Mereka juga memasang Pamflet dan selebaran yang menghujat kepemimpinan saya. Saya dikudeta, dengan amat keji. Saya sudah kehilangan segalanya”.
Hamzah bertutur seperti orang kehabisan energi. Ia kemudian menutupi mukanya dengan kedua telapak tangannya. Saya jadi kasihan melihatnya.
“ Sudahlah, Ham. Kehidupan memang, sulit diduga. Sesuatu dapat terjadi tanpa kita dapat memperkirakannya sebelumnya. Ini sebuah resiko. Hadapi dengan tabah. Ingat, Ham. Masih ada saya, sahabatmu,” saya mencoba menghiburnya seraya menepuk nepuk pundaknya.
Hamzah mengangkat wajah. Duka di matanya belum menghilang.
“ Ternyata, menangani mahasiswa bukan seperti membuat dan membaca partitur, Fluktuasi melodinya sukar ditebak dan ritme dinamika kehidupan tidak setertib untaian not not balok pada partitur. Saya lupa, betul betul lupa. Selama ini, saya sudah terlena.

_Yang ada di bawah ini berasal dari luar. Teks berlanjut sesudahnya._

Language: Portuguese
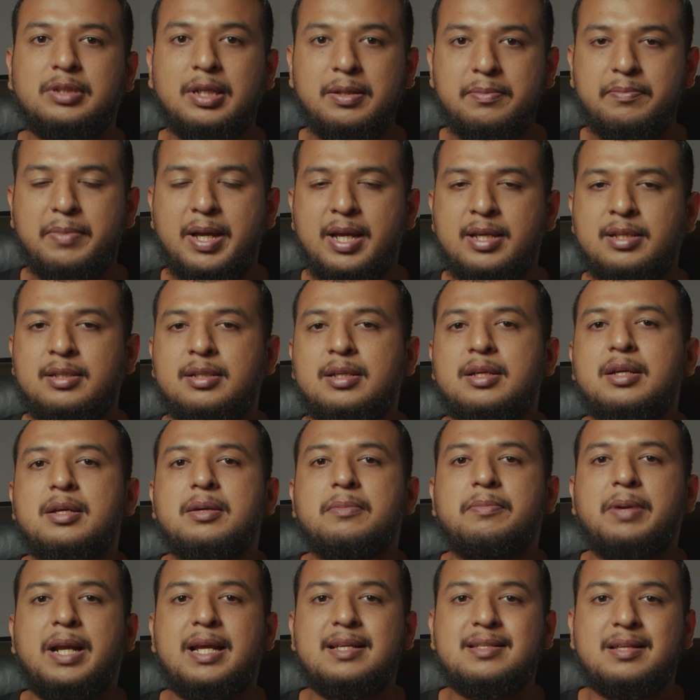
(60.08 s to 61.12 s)
também
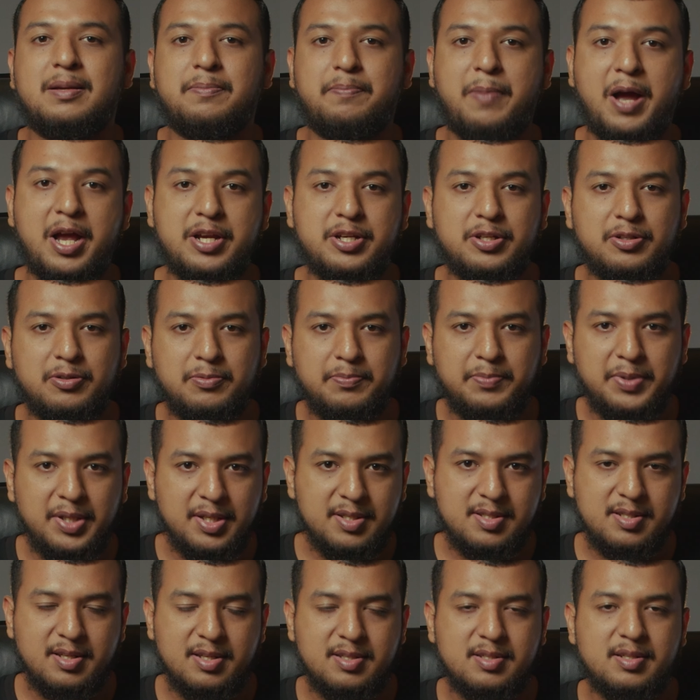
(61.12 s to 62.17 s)
para essa parte do
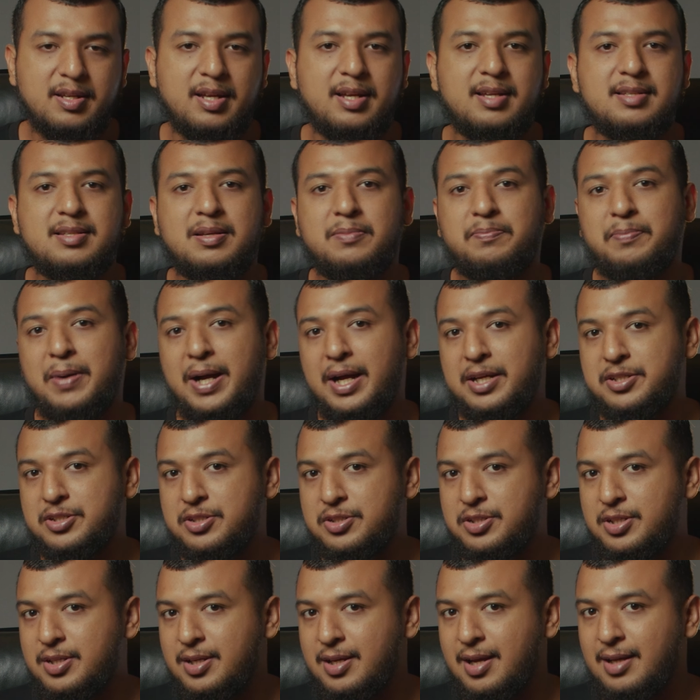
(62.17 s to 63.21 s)
business, né? Essa parte
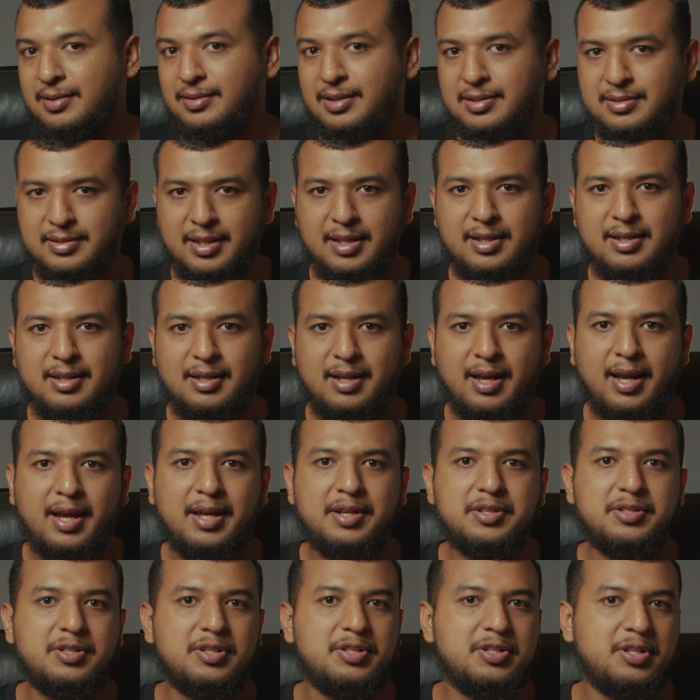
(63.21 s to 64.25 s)
de atender
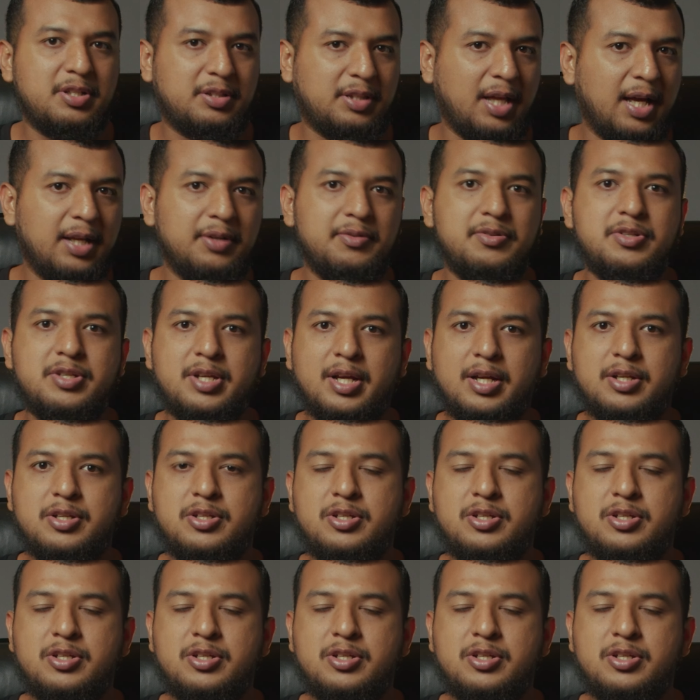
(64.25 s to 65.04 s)
clientes, de estar tá no dia a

Saya menganggap dunia yang saya geluti sekarang adalah cakrawala dengan denyut yang dapat saya jinakkan dan irama yang dapat saya mainkan begitu saja. Saya keliru. Saya begitu bodoh dengan mendikte kehidupan yang tanpa saya sadari, ternyata, hal yang terjadi justru sebaliknya, “ujar Hamzah dengan penuh penyesalan.

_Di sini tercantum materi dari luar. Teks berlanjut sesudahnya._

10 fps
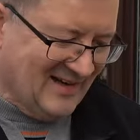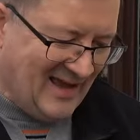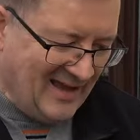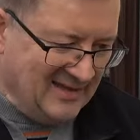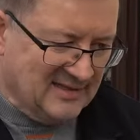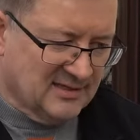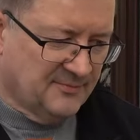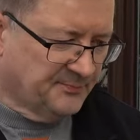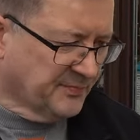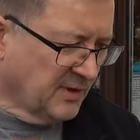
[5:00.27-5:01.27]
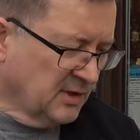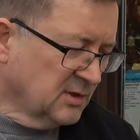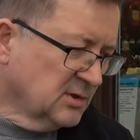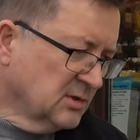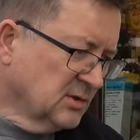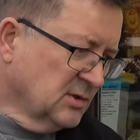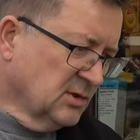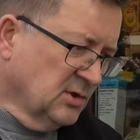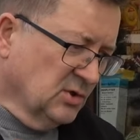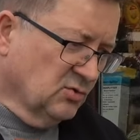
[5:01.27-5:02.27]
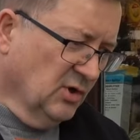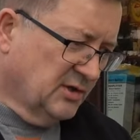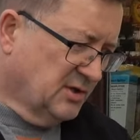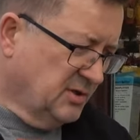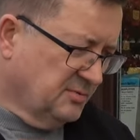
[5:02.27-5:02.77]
gleich. Gut,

Saya tersenyum tulus, Hamzah menghela nafas panjang, kemudian menoleh ke arah saya.
“ Kau begitu baik, Rud. Maafkan saya telah melupakanmu,” kata Hamzah balas tersenyum.
“ Kita sama sama sibuk, Ham. Saya bahkan tidak tahu perkembangan teakhir yang terjadi di Fakultasmu,” kata saya berusaha menempatkan diri pada posisinya. Saya tidak ingin ia merasa terlalu “bersalah”.
“ Ngomong ngomong, kita ke rumahku, yuk Ajak Hamzah. “ Saya ingin membuat lagu. Sudah lama saya tak melakukannya,” katanya lagi.
“ Bagaimana dengan Irma? Apa tidak lebih baik kau ke rumahnya?” saya mengajukan alternatif.
“ Kami putus,” sahut Hamzah enteng.
“Lho, koq bisa ?” saya agak terkejut mendegarnya.
Hamzah Cuma menyengir kuda, lalu menjawab,” saranmu dulu ternyata cocok. Saya harus bercermin dulu sebelum berkencan dengannya”.
Kami tertawa bersama.
Hamzah terlihat sangat bahagia. Kami menyusuri pantai losari dengan motor butut milik saya. Malam yang indah, kami betul betul menikmatinya. Telebih bagi Hamzah, segala beban yang menghimpinya bagai diuapka ke udara. Bebas lalu lepas.
“ Bung pemusik, kita mau kemana nih?” Tanya saya sembari memutar kunci motor , setelah kami bersama sama menikmati nasi goreng dipinggir pantai Losari.
“ Rud, saya tak mau sebutan itu lagi.” Kata Hamzah keberatan.
Saya mengerutkan kening.
“ Lalu?”
“ Panggil saya musikus ” ujarnya tegas dengan kilat jenaka di matanya.
Kami tertawa lagi. Lebih keras.
Ternyata, hidup ini begitu lucu dan menggelikan.